(Records contained in a dataset)
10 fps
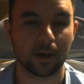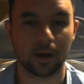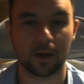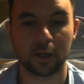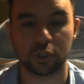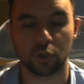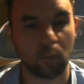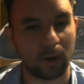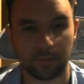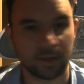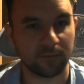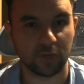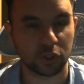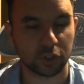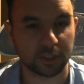uh, to where then
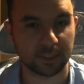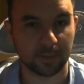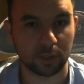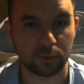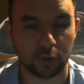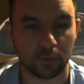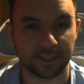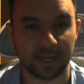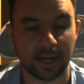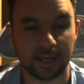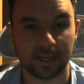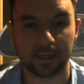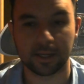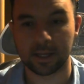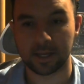eventually some of those cards got
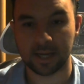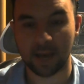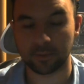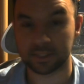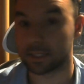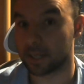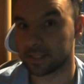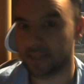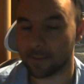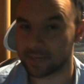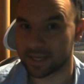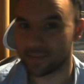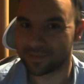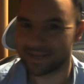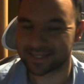hit. Now it's going to adapt
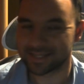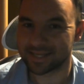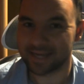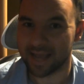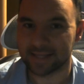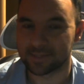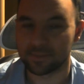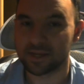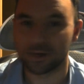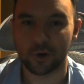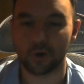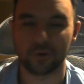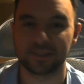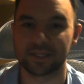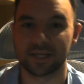again because it's getting Azamina
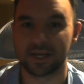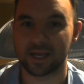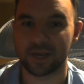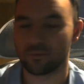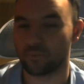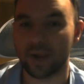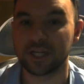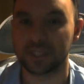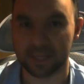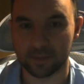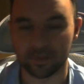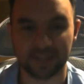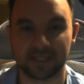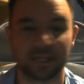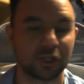cards in Rage of the
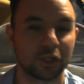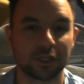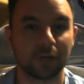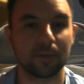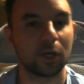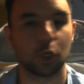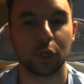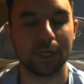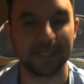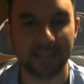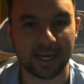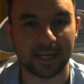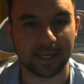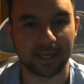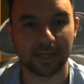Abyss, and it's just going to be a good deck
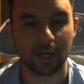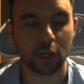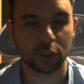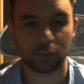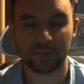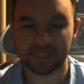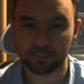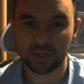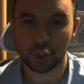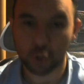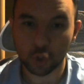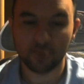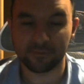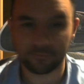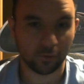again. So it's been
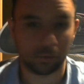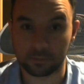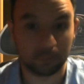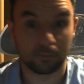good for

What needs to be done:
The expected output is every entry, retyped exactly, with all pictures removed.

Solution:
10 fps
uh, to where then
eventually some of those cards got
hit. Now it's going to adapt
again because it's getting Azamina
cards in Rage of the
Abyss, and it's just going to be a good deck
again. So it's been
good for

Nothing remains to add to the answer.